[Collected data]
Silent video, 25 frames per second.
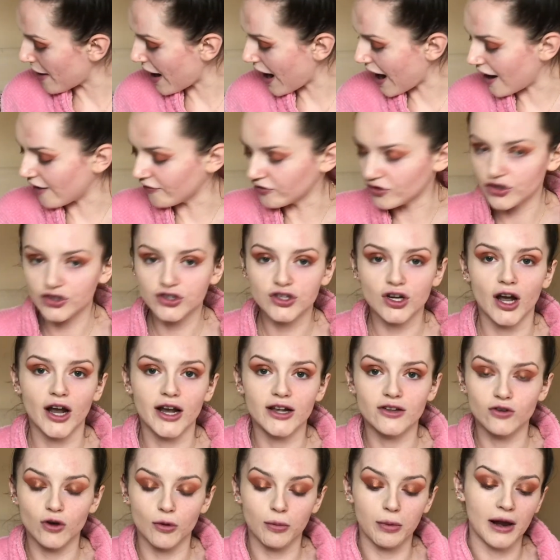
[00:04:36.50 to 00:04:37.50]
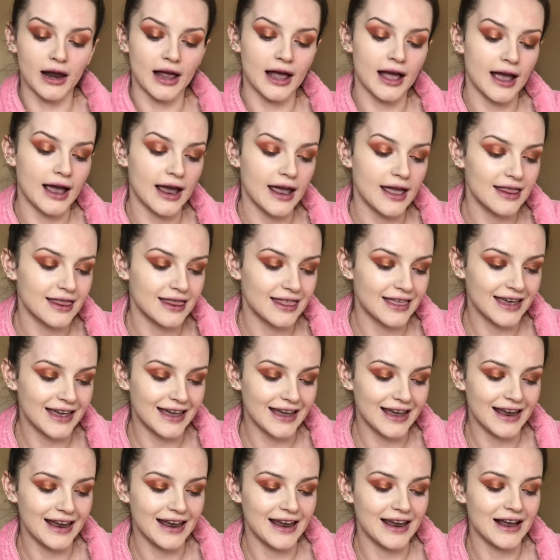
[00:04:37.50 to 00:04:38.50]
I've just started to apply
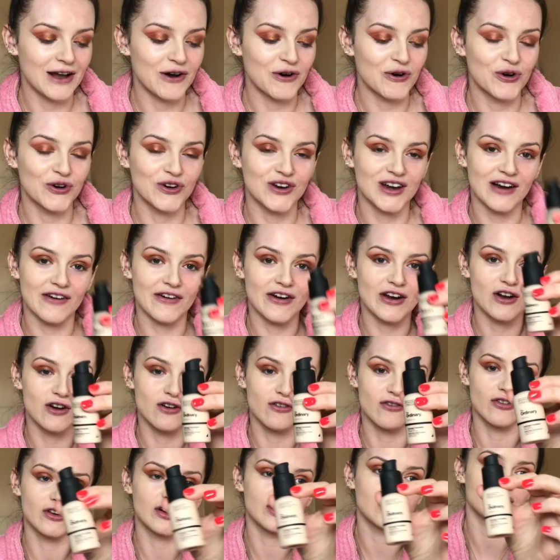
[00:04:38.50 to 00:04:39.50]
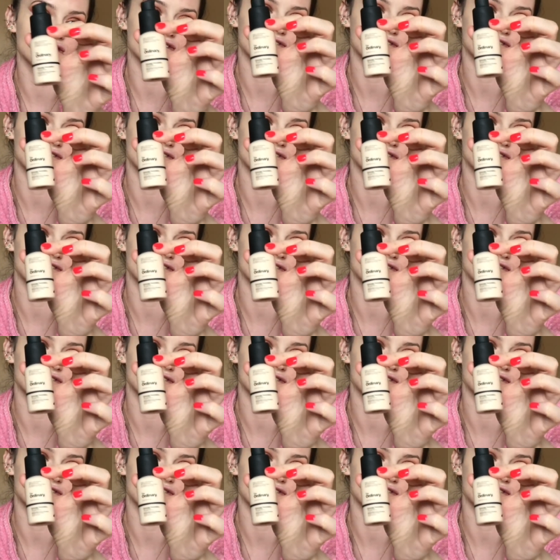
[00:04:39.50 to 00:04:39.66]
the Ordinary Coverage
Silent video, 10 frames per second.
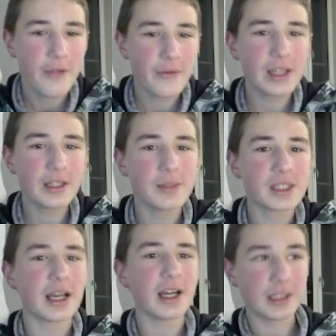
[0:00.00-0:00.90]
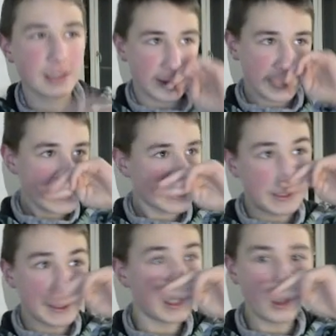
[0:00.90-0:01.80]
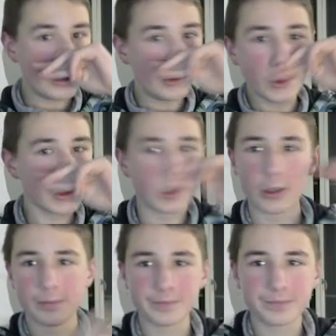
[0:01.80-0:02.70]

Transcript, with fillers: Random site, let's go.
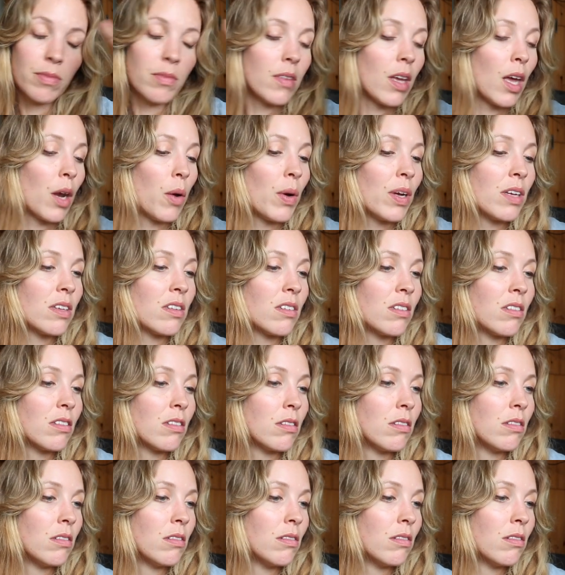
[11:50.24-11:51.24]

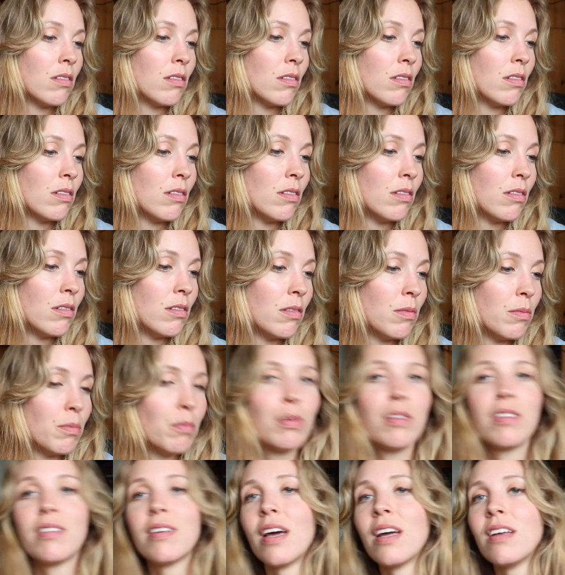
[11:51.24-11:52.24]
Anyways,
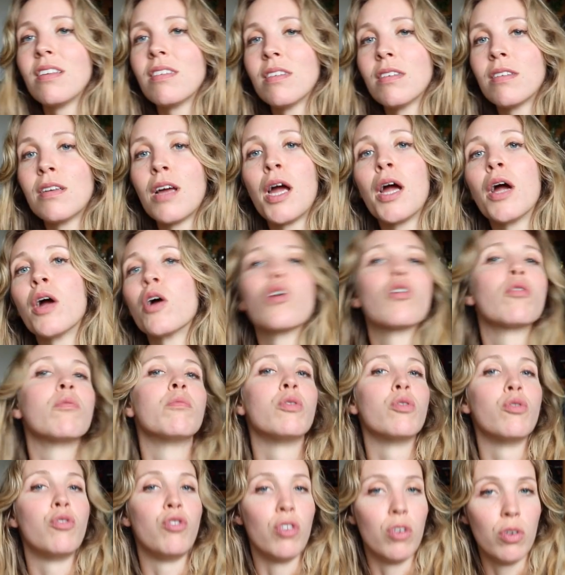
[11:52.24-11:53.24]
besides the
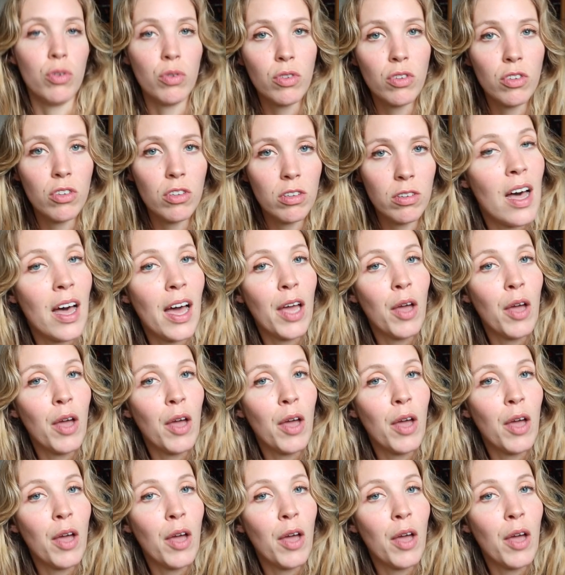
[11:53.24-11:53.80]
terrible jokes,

#### [Task instructions]
Read the entries above, then pull out the lines that include "frames".

#### [Expected answer]
Silent video, 25 frames per second.
Silent video, 10 frames per second.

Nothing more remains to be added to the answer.